Performance

Boosting NumPy with MKL

The Intel Math Kernel Library (MKL) contains a collection of highly optimized numerical functions.  Among others, it provides implementations of Blas functions and Lapack functions for various linear algebra problems.

A program, which is dynamically linked against the standard Blas and Lapack libraries, can easily benefit from alternative optimized implementations by replacing libblas.so and liblapack.so by optimized variants.  The MKL, however, does not come with a drop-in replacement for libblas.so and liblapack.so. But it comes with a tool for building such drop-in replacements.

The MKL is shipped with the Intel® Parallel Studio XE and with the Intel® System Studio.  The directory mkl/tools/builders under the installation directory of Intel® Parallel Studio XE and the Intel® System Studio contains a makefile to build libblas.so and liblapack.so on the basis of the MKL.  I found it appropriate to tweak this makefile for better compatibility.
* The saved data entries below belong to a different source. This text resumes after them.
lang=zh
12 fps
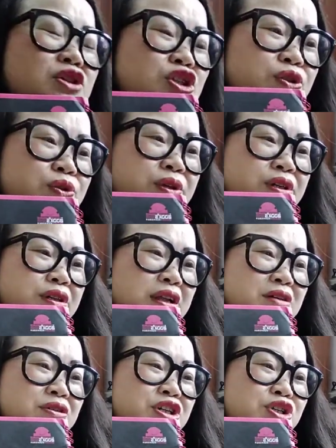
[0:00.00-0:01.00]
说
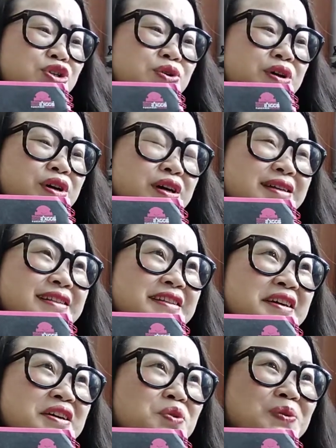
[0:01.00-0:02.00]
老师做 S
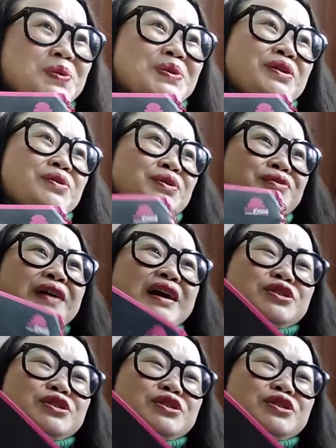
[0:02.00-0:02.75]
K 五的语法，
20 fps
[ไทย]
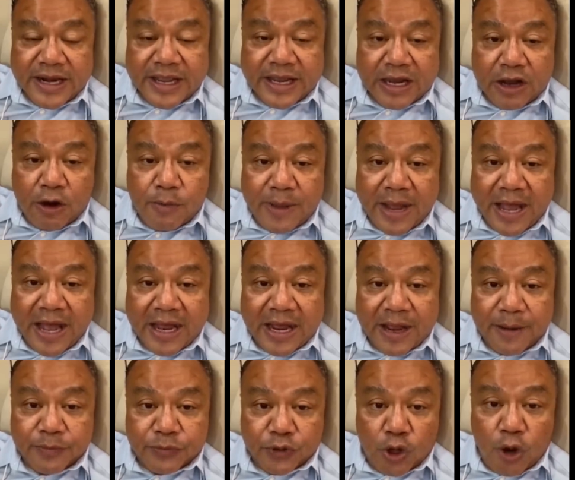กๆเขามาหา
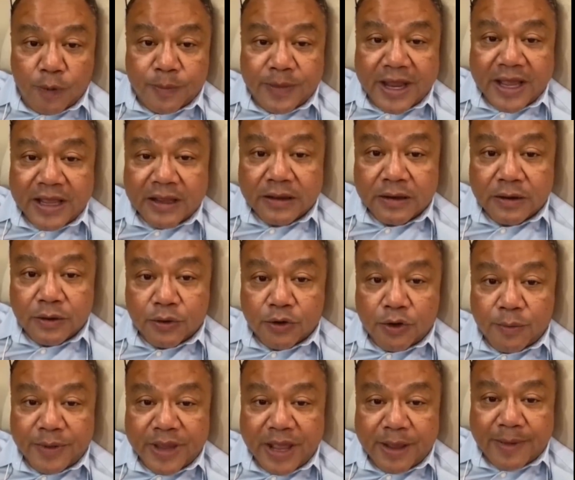คำตอบนะลอง
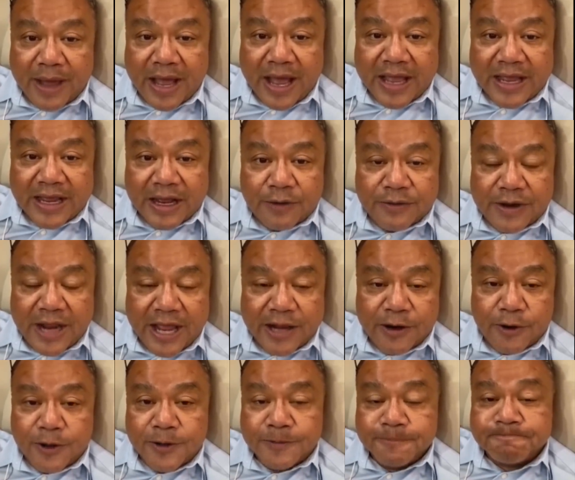พยายามหาให้เขาได้ห
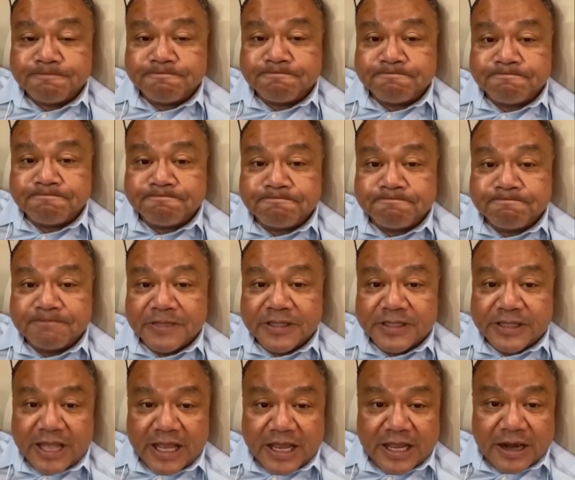น่อย
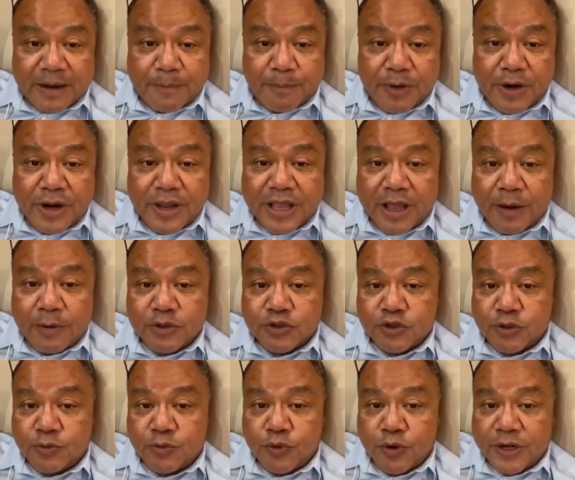แต่กลับมาเรื่องเยาวชน
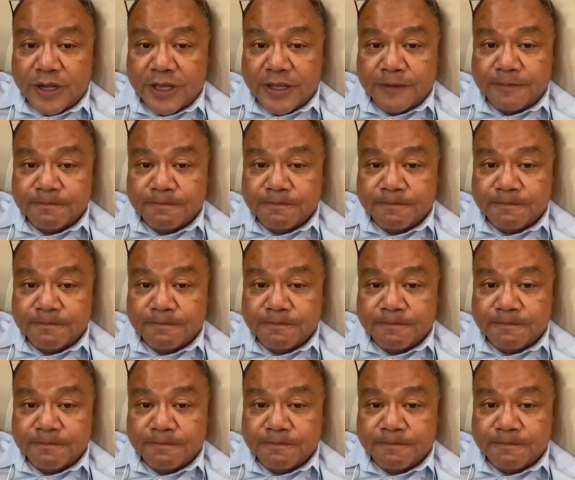พวกนี้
  • Replace “IFACE_COMP_PART=intel” by “IFACE_COMP_PART=gf”.
  • Replace “IFACE_THREADING_PART=intel” by “IFACE_THREADING_PART=gnu”.
  • Replace “LIBM=-lm” by “LIBM=-lm -mkl”.
  • Replace all occurrences of “gcc” by “icc”.

With these little changes

# make libintel64 interface=lp64 export=blas_example_list name=libblas

and

# make libintel64 interface=lp64 export=lapack_example_list name=liblapack

will build new libblas.so and liblapack.so.  Now, one could overwrite the system’s libblas.so (and libblas.so.3) and liblapack.so (and liblapack.so.3) by the new version and all dynamically linked programs would benefit from the optimized libraries.  On Debian-based systems, however, one should use the alternatives mechanism instead.  This allows to switch easily between different Blas and Lapack implementations.  The following commands add the optimized libraries and make them the default choice (paths may differ on different Linux installations):

# update-alternatives --install /usr/lib/libblas.so libblas.so /usr/local/intel/mkl/tools/builder/libblas.so 800
# update-alternatives --install /usr/lib/libblas.so.3 libblas.so.3 /usr/local/intel/mkl/tools/builder/libblas.so 800
# update-alternatives --install /usr/lib/liblapack.so liblapack.so /usr/local/intel/mkl/tools/builder/liblapack.so 800
# update-alternatives --install /usr/lib/liblapack.so.3 liblapack.so.3 /usr/local/intel/mkl/tools/builder/liblapack.so 800

To test the effect of various Blas and Lapack implementations I wrote a small python script, which calculates the eigenvalues of Hermitian matrices of varying size.  Depending of the chosen Blas and Lapack implementations this more than an order of magnitude faster.  The Netlib reference implementation of Blas and Lapack is rather slow.  OpenBlas is much faster than Netlib, but the MKL is even faster.  Both are able to take advantage of multi-core architectures, which explains partly the performance boost.

#!/usr/bin/env python
# -*- coding: utf-8 -*-

# compatibility for Python 3
from __future__ import absolute_import, division, print_function
from pylab import *
import timeit

T=timeit.default_timer

sizes=array([64, 128, 256, 512, 1024, 2048, 4096])
times=list()
for N in sizes:
    A=randn(N, N)+1j*rand(N, N)
    A=A+A.conj().T
    start=T()
    eigh(A)
    end=T()
    times.append(end-start)
    print(N, end-start)
times=array(times)
savetxt('bench.dat', vstack((sizes, times)).T, fmt='%i\t%g')

Benchmark results for the code shown above on an Intel(R) Core(TM) i7-4500U CPU @ 1.80GHz (dual core CPU).

Benchmark results for the code shown above on an Intel(R) Core(TM) i7-4500U CPU @ 1.80GHz (dual core CPU) with various Blas and Lapack implementations.